Then you have the Intel lever so, this is the picture. So, this what he implemented he put this so, these days I think I do not know how many of you do v log v h d l or anything like that. It is almost like c programming. Write a program and press compile it becomes an f p g a implementation. This is something like that, but of course, he did a lot more

stuff than that, but that is one way of thinking about it. So, that is the trellis there are some things, so in fact they terminate both actually.



(Refer Slide Time: 26:15)

So, there is a picture of how the encoder would look in all that extrinsic, intrinsic etcetera and then, the turbo decoding algorithm and that all kinds of pseudo code. So, let me quickly go to the part that I want to show you, the hardware implementation.

(Refer Slide Time: 26:37)



So, there is lots of stuff you have to take care of when you implement. So, you see this max star versus max. So, you can see the formula that is there.

# (Refer Slide Time: 26:56)



So, hardware implementation let me show you, there is like a this is first the windowing part. So, he is first talking about the sliding window max log map. So, I will come to this maybe a little bit later. So, let us look at performance comparison this is quite important.

(Refer Slide Time: 27:01)



It is really it took off; it is really upset with me for something. What too sensitive computers are becoming more and more human sensitive you know.
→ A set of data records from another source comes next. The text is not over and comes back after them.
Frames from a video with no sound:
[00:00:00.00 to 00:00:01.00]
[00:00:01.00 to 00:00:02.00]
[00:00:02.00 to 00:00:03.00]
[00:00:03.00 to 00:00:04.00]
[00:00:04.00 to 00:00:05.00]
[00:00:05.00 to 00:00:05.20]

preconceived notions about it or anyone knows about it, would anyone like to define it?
# (Refer Slide Time: 27:59)



So, this is what I wanted to show you.

(Refer Slide Time: 28:05)



So, the first thing to keep in mind is when I write down the algorithm in the way I write it down, I am treating everything as a real number. I am treating everything as a real number, but real numbers do not exist. There is no such thing as a real number only it exists inside your head and you can work with it, but in practice there is no real number. In computation you can either use pre finite precision or floating point, so those are the only things you can use. Only a finite number of numbers you can deal. So, the first thing is to do a floating point implementation. Why is floating point the easiest to do? You can write a c program or a Mat lab program, it will naturally do floating point. If you wanted to do fixed point finite precision, you have to do some additional effort to make it fixed point finite precision. So, a floating point is first thing you implement. So, you see for instance this plot that he has here this is for the if I do this will it go up.
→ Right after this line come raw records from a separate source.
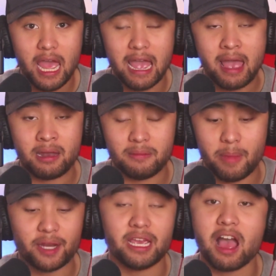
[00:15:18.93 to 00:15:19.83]
And
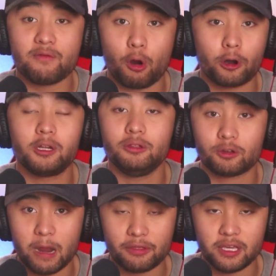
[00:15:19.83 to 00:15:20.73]
many have argued
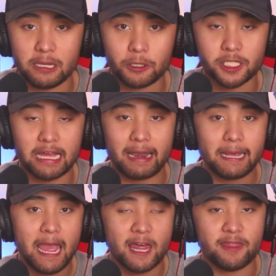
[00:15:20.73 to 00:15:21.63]
throughout the years that
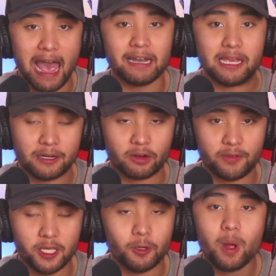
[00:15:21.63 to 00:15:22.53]
that
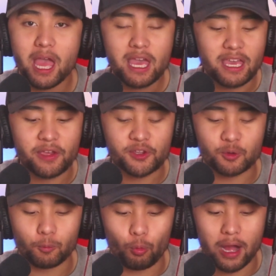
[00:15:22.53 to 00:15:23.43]
interview is
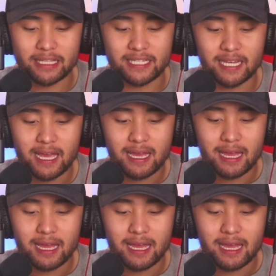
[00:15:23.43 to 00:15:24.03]
what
No it does not go up it just go up. So, let me zoom into this plot and show you. Can you see that is that good? So, that is the first plot I am showing you. So, this is bit error rate versus e b o r n naught for a rate 1 by 3 turbo code with 5 iterations. You can see that in the title and the length is 1152 that is the maximum possible length in 3 g p p and the assimilated 10 thousand blocks. And you can see here, there is there are three different decoders, so one is called log map, a log map is basically the there is the basically BCJR complete BCJR.

Next is max log map, there instead of max star you do max. So, you do not use the sigma square there is lots of benefit and that. So, you see there is about like a if you look at it loss is 10 power minus 6 bit error rate, what is the loss roughly about 0.4 sort of maybe 0.4 d b loss from log map to max log map. And then he has a s w, s w is basically a sliding window. So, 1152 is a long length you cannot store even if it is fixed point width 8 bit precision or 10 bit precision that is a lot of bits to store for alphas. So, you have to do sliding window and that is where he had this picture. I thought that was a good picture to show how the sliding window works. So, you can see the picture on the top.

# (Refer Slide Time: 30:12)



So, he has got this one forward recursion if we start at 0 and go up to w minus 1, which is actually a window with, but you do not stop there, you go all the way in the forward recursion up to w plus 1 minus 1. So, there is a extra 1 that you have to go and then start your reverse recursion from w plus 1 minus 1 all the way down, but you make decisions only from w minus 1, you cannot make decisions from there.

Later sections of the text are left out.